KOOP (purchase) is related to the verb KOPEN (buy). ‘To sell’ ofcourse is VERKOPEN. Every student of Dutch is quicky aware of the word GOEDKOOP (cheap), the opposite of DUUR (dear, expensive).
‘Cheap’ sounds cheap but GOEDKOOP still has a noble ring to it, even though it means ‘not expensive’. The Dutch have a lovely saying: ‘goedkoop is duurkoop en duurkoop is goedkoop’. It means: ‘if you buy cheaply you’ll end up paying for it because it won’t last, and if you buy dearly you’ll possess something that is of good quality which will endure.’ The phrase ‘goedkoop is duurkoop’ is short for something that takes a lot words in other languages.

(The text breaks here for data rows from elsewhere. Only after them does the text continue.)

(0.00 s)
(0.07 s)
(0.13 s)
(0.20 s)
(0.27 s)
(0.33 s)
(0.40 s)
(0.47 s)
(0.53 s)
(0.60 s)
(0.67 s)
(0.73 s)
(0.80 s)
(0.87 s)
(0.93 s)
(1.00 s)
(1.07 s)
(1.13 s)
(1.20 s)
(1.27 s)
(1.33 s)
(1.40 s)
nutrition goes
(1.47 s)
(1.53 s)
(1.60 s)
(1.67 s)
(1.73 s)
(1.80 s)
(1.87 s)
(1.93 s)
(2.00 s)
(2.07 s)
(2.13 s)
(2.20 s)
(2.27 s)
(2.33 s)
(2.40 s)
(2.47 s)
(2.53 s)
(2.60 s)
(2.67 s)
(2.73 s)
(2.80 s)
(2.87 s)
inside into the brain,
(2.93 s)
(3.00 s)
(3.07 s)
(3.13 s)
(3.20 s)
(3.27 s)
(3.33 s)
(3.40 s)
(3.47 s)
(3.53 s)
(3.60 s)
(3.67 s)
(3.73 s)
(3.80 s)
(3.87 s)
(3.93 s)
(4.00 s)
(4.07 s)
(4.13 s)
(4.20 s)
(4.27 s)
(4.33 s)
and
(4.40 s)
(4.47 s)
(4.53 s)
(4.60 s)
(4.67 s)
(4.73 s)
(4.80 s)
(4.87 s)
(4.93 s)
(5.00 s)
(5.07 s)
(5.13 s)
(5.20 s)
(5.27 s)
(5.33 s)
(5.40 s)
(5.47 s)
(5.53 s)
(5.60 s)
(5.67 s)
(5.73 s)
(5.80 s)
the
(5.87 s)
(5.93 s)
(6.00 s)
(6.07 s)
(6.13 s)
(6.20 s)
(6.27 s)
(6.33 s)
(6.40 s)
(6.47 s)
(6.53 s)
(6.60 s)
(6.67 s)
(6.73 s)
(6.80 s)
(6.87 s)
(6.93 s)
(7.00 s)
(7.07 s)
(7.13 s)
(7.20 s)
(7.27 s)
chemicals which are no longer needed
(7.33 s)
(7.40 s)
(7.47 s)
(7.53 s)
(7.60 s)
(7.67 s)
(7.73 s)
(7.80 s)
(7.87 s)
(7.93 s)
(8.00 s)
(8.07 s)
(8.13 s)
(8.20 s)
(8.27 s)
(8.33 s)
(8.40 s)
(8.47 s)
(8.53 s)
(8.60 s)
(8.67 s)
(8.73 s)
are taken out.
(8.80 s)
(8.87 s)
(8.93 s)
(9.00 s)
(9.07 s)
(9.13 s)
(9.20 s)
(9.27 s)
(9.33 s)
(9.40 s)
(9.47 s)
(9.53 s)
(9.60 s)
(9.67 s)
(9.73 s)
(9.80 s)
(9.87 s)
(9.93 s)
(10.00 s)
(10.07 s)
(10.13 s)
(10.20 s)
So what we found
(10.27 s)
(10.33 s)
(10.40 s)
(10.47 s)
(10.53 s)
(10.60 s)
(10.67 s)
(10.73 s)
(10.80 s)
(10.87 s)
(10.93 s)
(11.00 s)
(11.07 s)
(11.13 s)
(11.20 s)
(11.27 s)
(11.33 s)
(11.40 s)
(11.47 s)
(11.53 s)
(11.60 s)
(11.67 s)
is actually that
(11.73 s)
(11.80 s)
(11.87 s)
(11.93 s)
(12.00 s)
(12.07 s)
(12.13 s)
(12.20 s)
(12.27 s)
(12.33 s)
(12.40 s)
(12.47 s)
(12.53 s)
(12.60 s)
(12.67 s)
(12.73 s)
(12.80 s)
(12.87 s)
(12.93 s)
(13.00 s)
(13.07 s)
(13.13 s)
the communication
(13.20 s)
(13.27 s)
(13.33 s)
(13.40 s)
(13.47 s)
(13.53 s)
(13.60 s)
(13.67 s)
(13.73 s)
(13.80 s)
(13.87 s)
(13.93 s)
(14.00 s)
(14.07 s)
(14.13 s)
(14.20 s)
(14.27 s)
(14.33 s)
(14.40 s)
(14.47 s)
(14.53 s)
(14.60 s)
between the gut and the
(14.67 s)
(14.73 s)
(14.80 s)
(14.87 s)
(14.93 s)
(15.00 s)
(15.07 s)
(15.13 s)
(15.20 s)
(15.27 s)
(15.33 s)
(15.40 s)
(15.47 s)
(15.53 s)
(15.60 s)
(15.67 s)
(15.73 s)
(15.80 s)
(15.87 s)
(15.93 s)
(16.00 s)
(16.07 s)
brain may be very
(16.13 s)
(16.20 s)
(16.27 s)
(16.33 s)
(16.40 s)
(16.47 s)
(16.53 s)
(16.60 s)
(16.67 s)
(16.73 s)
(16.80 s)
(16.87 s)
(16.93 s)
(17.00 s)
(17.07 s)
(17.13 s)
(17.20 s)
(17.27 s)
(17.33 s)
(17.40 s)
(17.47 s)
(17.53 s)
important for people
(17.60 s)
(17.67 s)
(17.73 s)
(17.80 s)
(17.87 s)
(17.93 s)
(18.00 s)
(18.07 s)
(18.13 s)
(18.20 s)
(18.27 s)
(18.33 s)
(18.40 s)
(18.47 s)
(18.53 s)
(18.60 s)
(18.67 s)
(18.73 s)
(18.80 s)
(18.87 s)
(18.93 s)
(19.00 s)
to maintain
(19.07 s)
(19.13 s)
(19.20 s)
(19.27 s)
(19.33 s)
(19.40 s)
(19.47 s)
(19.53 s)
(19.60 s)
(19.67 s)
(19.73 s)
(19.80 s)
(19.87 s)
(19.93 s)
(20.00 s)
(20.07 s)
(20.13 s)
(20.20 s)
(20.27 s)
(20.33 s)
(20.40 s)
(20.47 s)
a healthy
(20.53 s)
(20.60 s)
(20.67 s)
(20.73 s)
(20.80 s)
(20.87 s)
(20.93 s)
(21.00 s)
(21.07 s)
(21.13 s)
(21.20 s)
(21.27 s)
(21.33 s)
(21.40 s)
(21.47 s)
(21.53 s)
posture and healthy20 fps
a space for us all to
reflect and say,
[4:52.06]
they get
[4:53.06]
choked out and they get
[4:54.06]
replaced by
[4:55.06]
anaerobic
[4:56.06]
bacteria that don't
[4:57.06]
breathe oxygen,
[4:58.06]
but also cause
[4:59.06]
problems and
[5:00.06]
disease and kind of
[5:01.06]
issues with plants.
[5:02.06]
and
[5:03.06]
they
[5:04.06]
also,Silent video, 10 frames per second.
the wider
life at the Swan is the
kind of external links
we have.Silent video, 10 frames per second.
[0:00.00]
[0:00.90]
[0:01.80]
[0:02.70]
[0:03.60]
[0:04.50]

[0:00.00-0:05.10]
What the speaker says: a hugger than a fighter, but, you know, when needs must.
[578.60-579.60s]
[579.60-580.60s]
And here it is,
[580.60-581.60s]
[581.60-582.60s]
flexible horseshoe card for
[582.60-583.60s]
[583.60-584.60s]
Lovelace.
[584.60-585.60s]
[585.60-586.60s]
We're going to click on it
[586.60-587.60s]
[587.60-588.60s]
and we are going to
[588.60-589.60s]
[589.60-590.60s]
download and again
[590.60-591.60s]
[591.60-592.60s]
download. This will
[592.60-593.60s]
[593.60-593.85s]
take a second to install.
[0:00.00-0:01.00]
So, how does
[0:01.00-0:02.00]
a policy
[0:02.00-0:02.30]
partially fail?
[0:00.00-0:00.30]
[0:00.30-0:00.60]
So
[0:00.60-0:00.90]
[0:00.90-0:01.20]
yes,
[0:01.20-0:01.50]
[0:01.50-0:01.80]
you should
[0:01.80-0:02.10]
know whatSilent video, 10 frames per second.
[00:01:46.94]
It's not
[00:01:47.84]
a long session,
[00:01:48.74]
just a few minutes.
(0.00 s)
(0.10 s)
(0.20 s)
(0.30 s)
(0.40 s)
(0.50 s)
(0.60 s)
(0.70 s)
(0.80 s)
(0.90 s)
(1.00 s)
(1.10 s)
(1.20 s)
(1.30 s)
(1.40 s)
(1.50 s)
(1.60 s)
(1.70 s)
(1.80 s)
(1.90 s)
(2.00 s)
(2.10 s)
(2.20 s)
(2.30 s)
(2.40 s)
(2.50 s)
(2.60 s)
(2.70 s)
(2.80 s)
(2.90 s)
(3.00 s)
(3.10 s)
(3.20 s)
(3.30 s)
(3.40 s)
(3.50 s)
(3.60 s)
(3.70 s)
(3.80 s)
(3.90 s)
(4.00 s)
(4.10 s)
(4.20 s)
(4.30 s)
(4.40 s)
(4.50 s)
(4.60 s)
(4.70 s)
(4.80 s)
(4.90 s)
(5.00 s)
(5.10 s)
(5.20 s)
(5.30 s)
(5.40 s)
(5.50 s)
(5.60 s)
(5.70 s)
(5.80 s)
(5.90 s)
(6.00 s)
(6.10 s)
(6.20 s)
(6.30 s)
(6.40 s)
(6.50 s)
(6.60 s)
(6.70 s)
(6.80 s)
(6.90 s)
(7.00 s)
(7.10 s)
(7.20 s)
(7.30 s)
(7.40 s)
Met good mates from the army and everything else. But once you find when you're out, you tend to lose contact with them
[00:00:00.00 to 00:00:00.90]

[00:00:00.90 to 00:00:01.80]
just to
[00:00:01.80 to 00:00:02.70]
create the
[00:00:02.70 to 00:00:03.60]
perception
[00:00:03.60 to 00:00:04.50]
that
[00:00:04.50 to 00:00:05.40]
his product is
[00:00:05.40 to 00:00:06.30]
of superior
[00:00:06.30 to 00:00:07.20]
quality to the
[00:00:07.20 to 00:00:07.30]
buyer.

If you look at the word KOOP the budding etymologist in you will see a similarity with ‘cheap’. Many Dutch words starting with ‘k’ have ‘ch’ in English. Just think of ‘church’ (kerk) or ‘cheese’ (kaas) or ‘chance’ (kans) etc. In Old English ‘ceap’ just meant a ‘purchase’ because it was derived from the verb ‘ceapian’ (trade) which was borrowed from Latin ‘caupo’ (tradesman).
‘Cheap’ also meant the place of trade, the market. This word has survived in several English names as Cheapside and Chipping Sodbury. The meaning ‘cheap’ (inexpensive) arose in the Middle Ages in phrases like ‘god chep’ which was a translation of French ‘(à ) bon marché’. German ‘billig’ (cheap) originally meant ‘fair’ or ‘just’. The Dutch stil use the word ‘billijk’ for ‘fair’.
‘Billig’, ‘bon marché’, ‘god chep’, GOEDKOOP. GOEDKOOP is originally ‘een goede koop’ (a good purchase). In the Middle Ages it was a favourable word, but somewhere somehow it evolved an unfavourable meaning. If we call a person or object GOEDKOOP (cheap), it surely is no recommendation.
In my opinion the word ‘sale’ on shops sounds GOEDKOOP (cheap). Let’s return to the old Dutch words before we have made a GOEDKOPE UITVERKOOP of our culture.